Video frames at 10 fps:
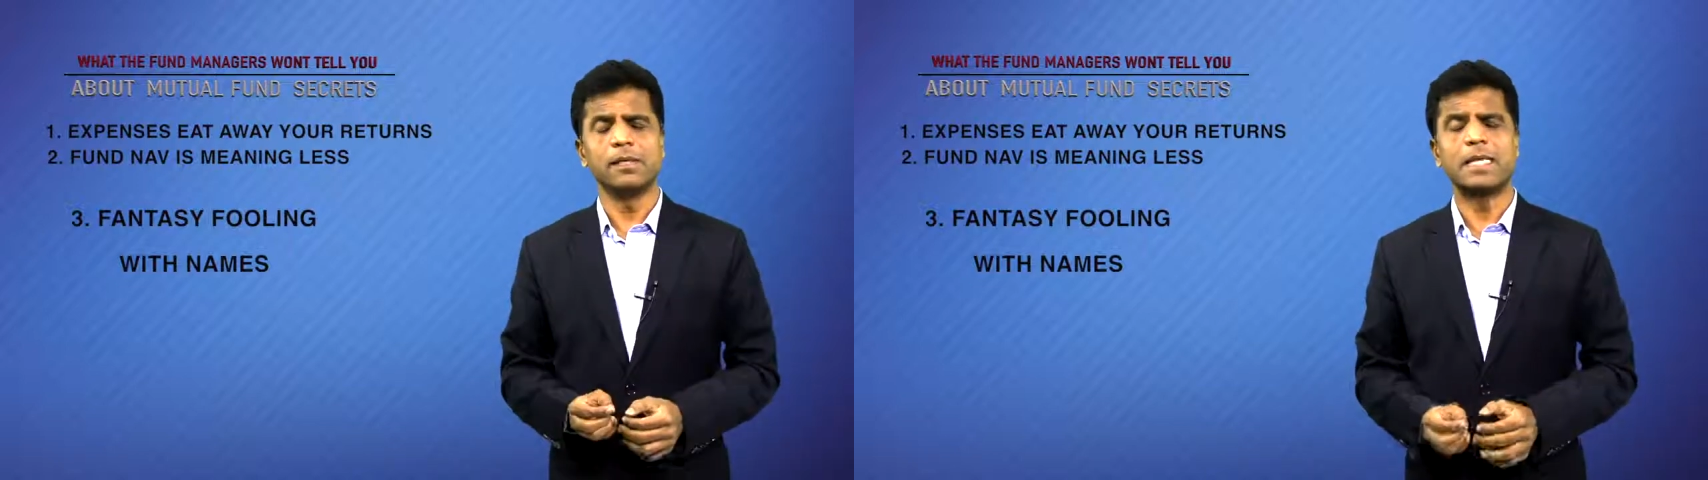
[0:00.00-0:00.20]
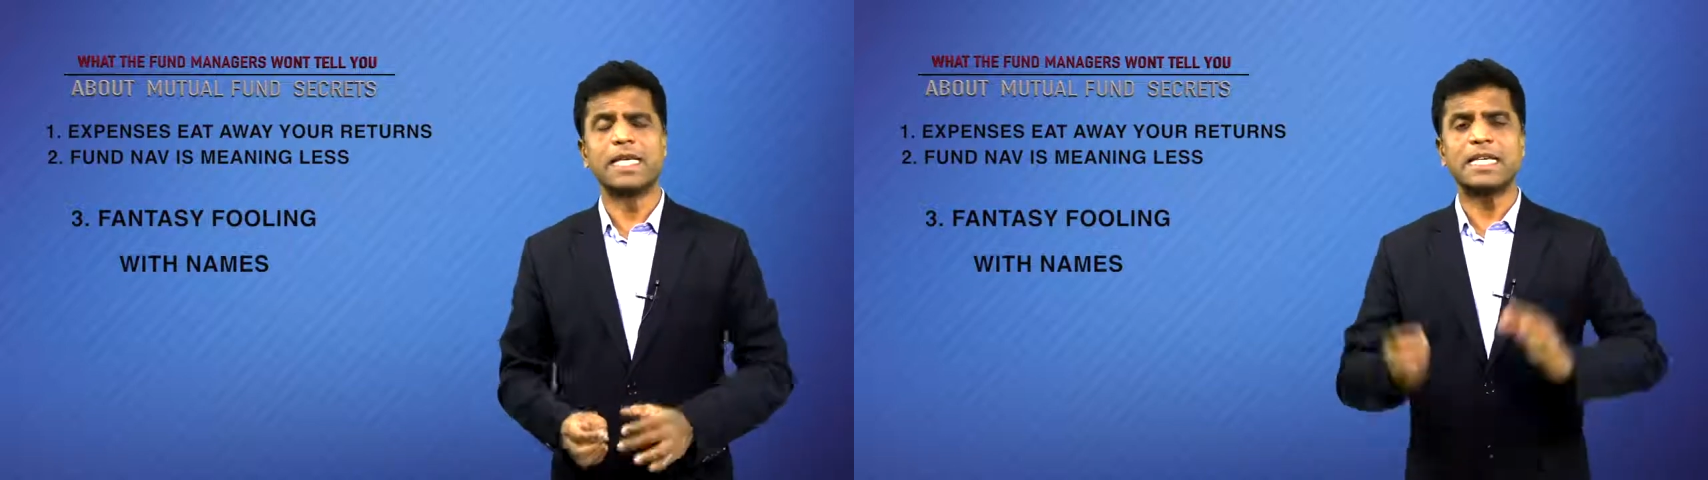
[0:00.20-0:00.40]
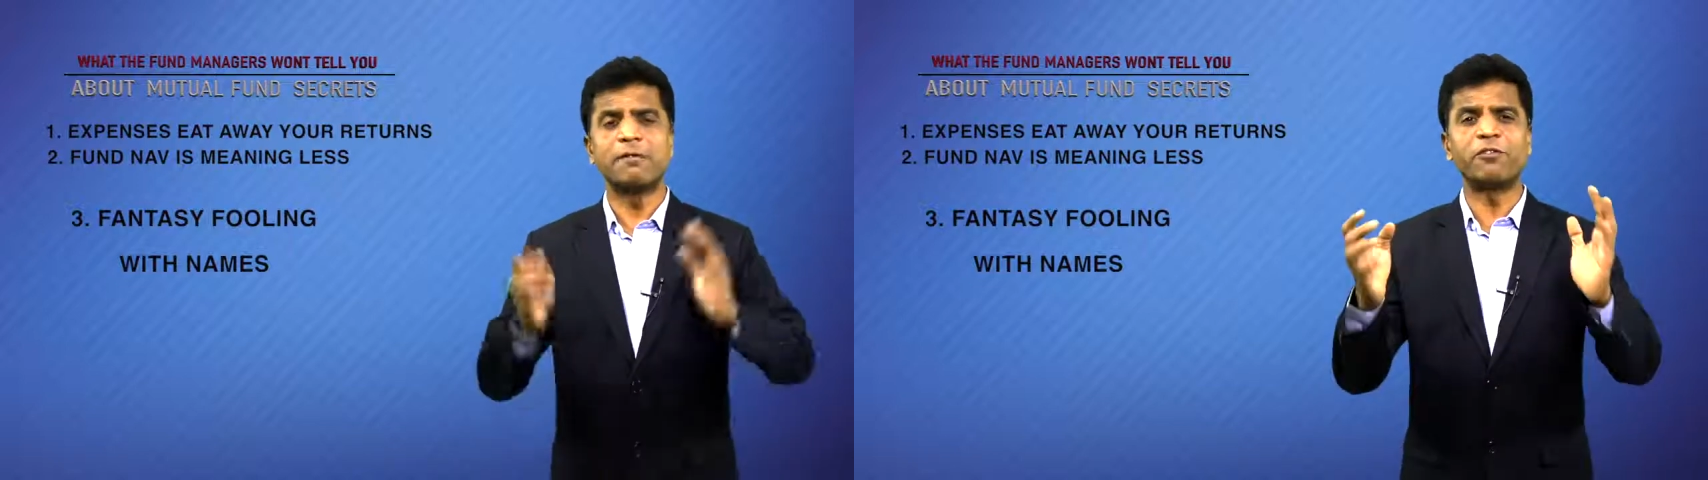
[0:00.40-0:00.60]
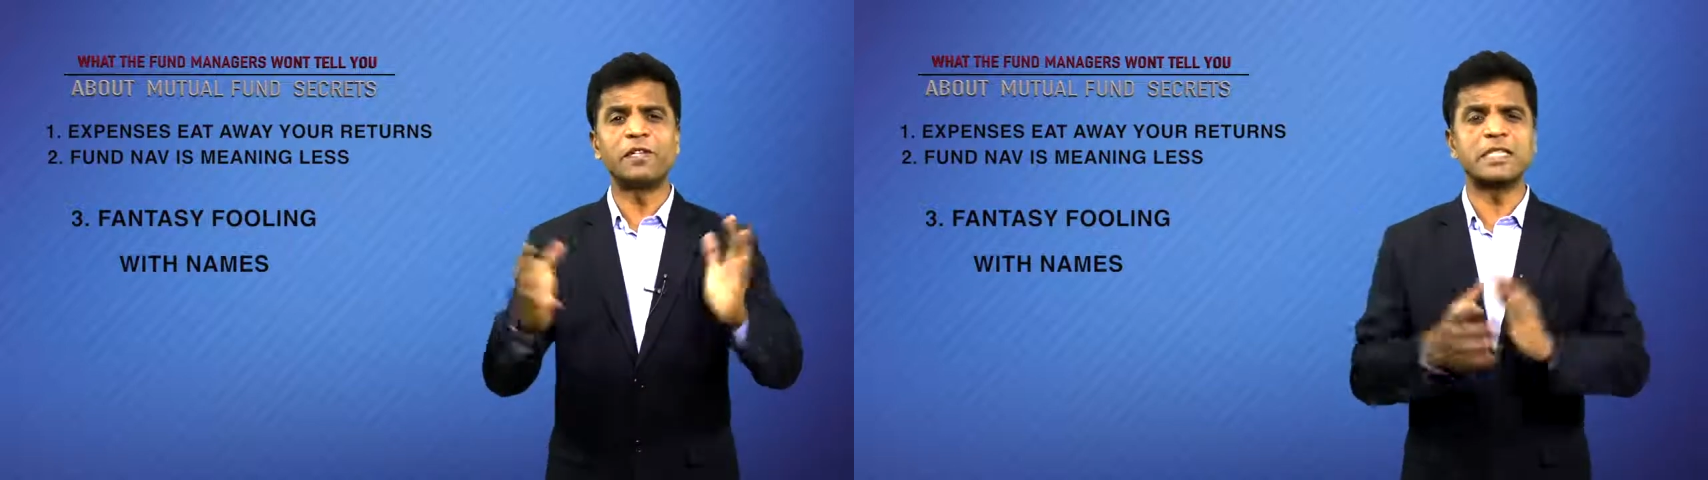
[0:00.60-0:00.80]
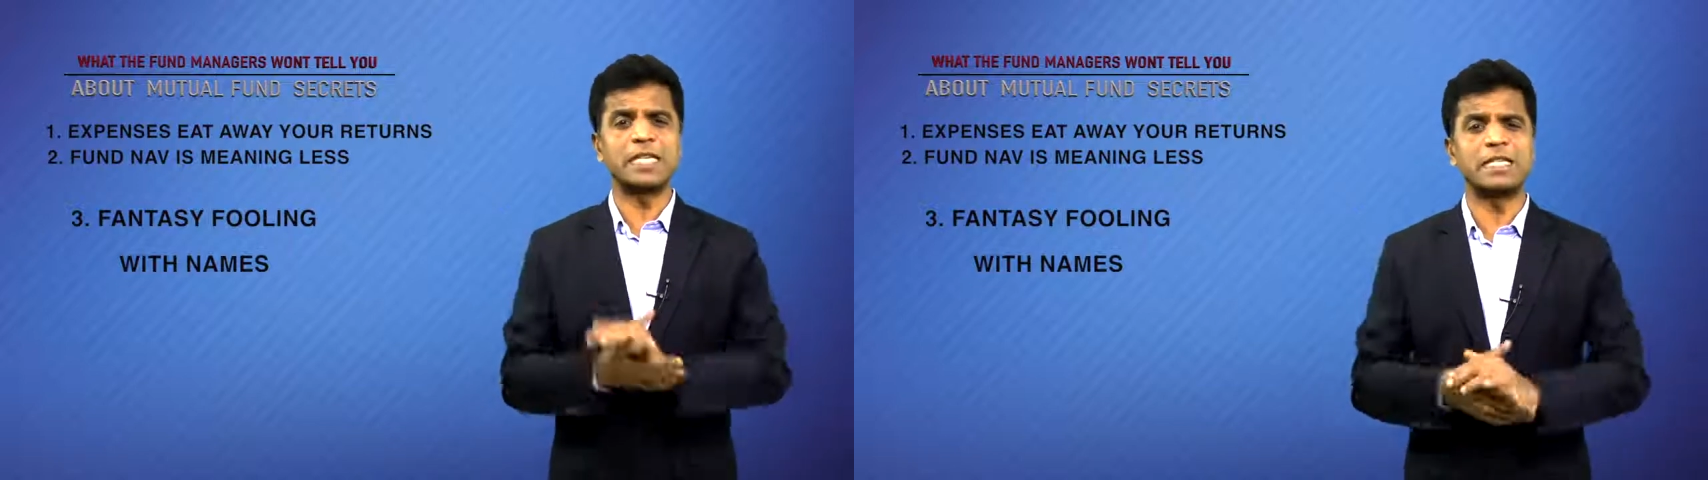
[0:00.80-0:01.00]
like some
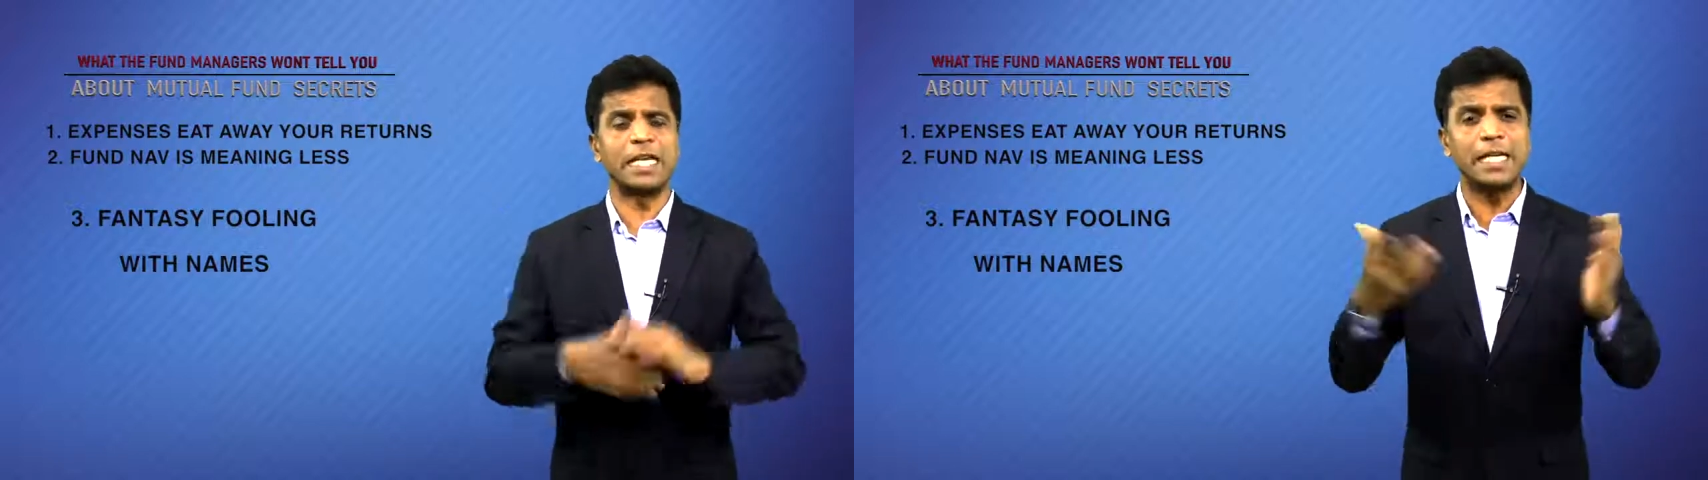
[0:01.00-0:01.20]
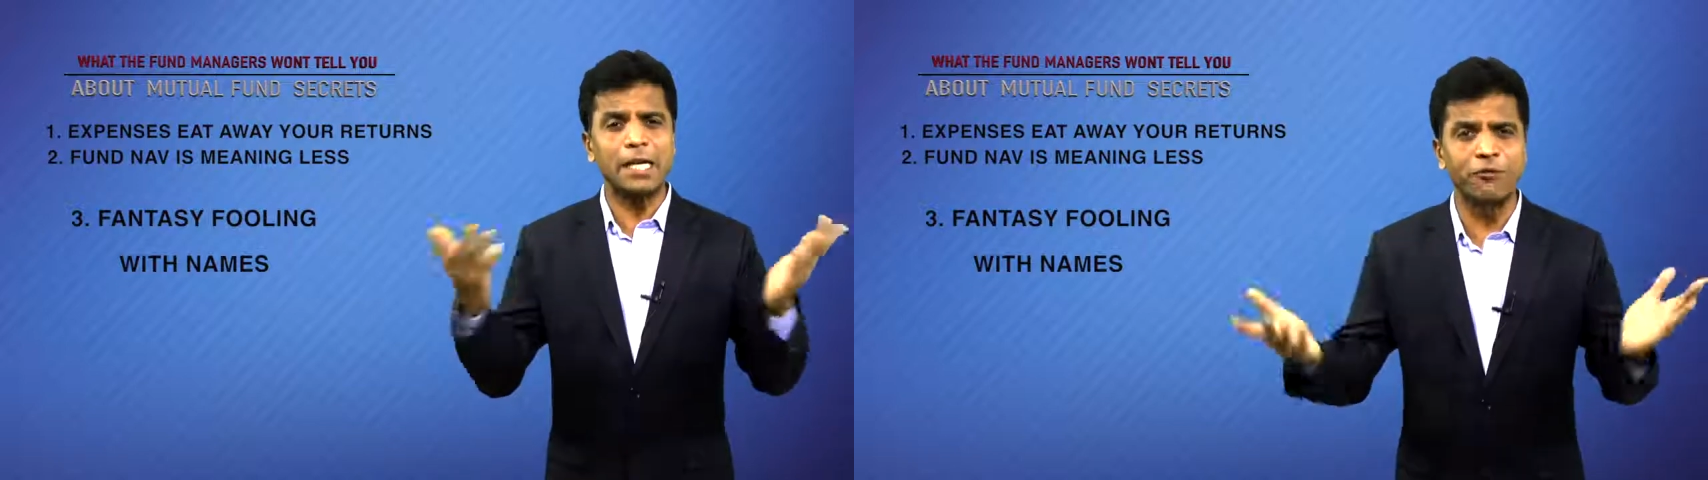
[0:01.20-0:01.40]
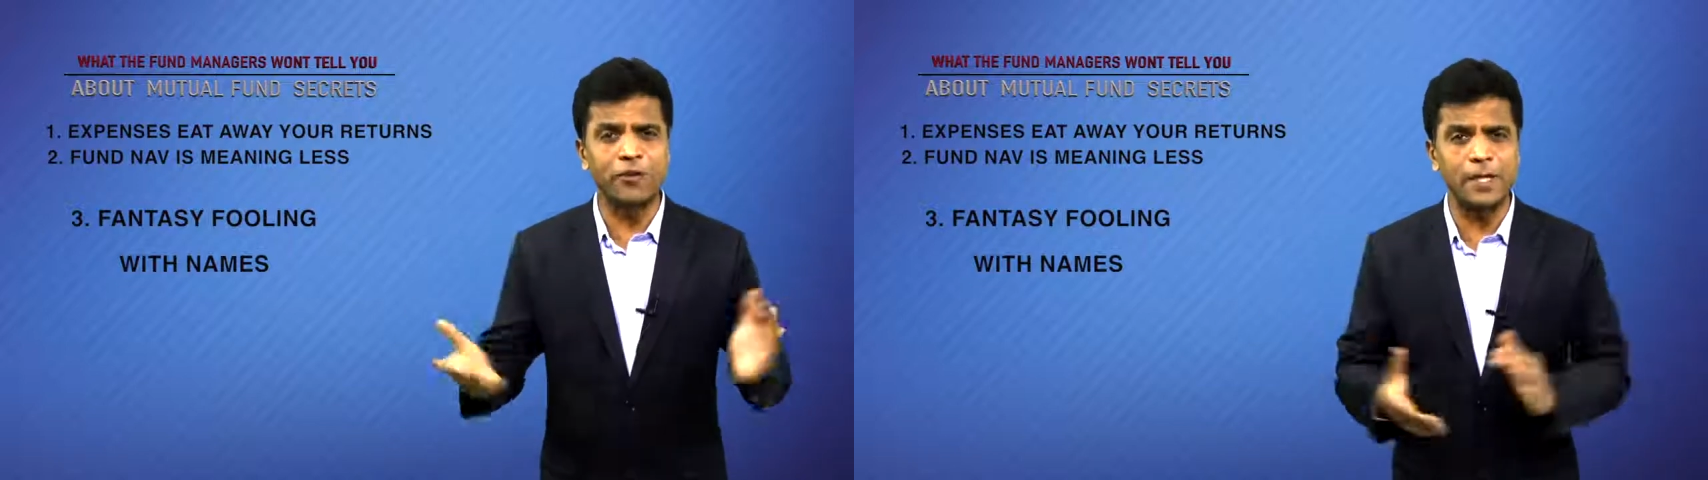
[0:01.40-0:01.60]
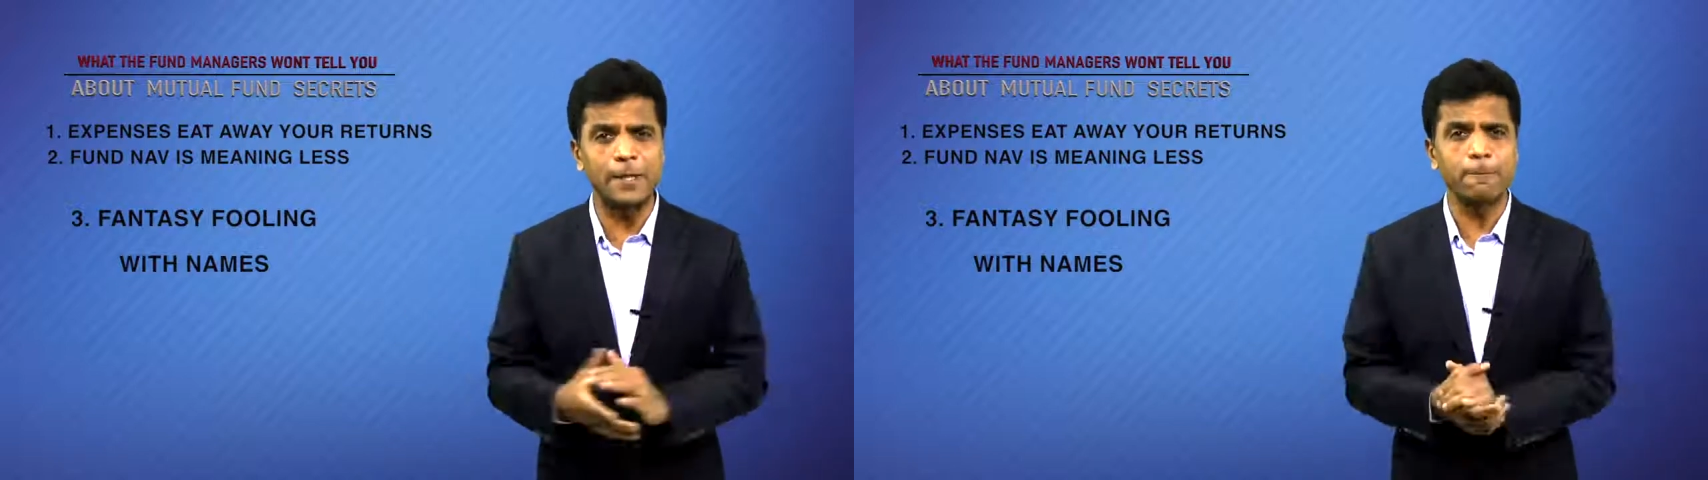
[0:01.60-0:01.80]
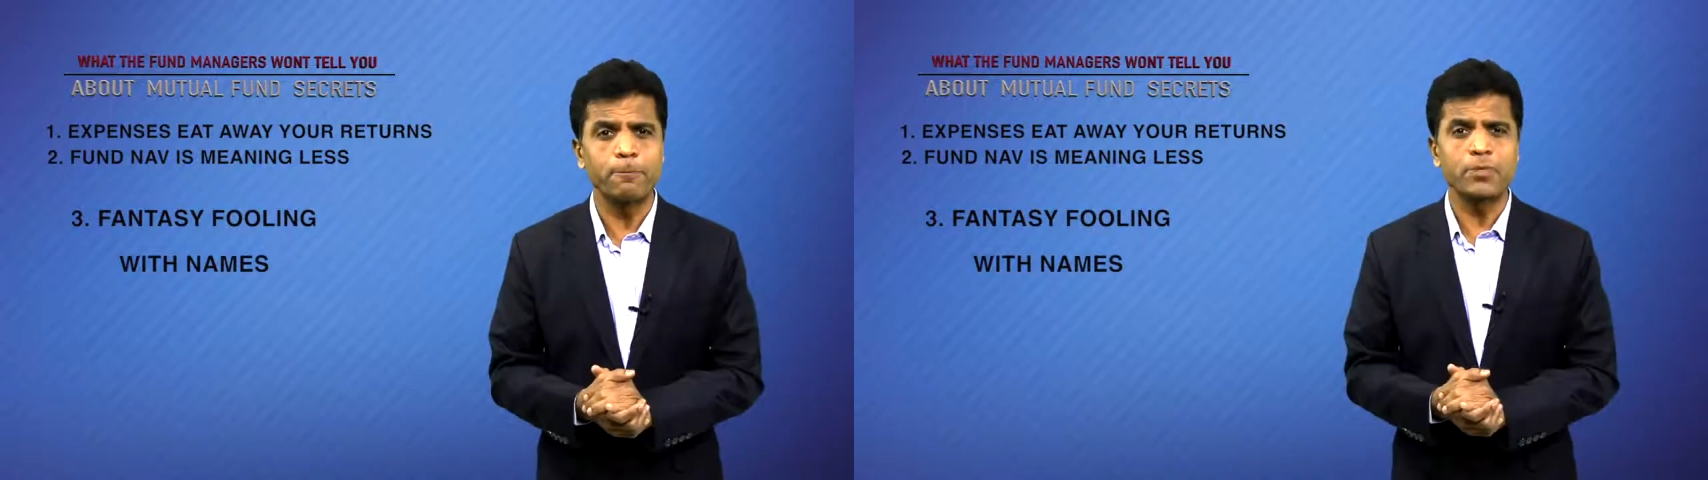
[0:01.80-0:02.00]
fund says income fund,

WORK ORDER —
Would you write out an exact copy of the entries above, with no images?

ANSWER FOR THIS EXERCISE —
Video frames at 10 fps:
[0:00.00-0:00.20]
[0:00.20-0:00.40]
[0:00.40-0:00.60]
[0:00.60-0:00.80]
[0:00.80-0:01.00]
like some
[0:01.00-0:01.20]
[0:01.20-0:01.40]
[0:01.40-0:01.60]
[0:01.60-0:01.80]
[0:01.80-0:02.00]
fund says income fund,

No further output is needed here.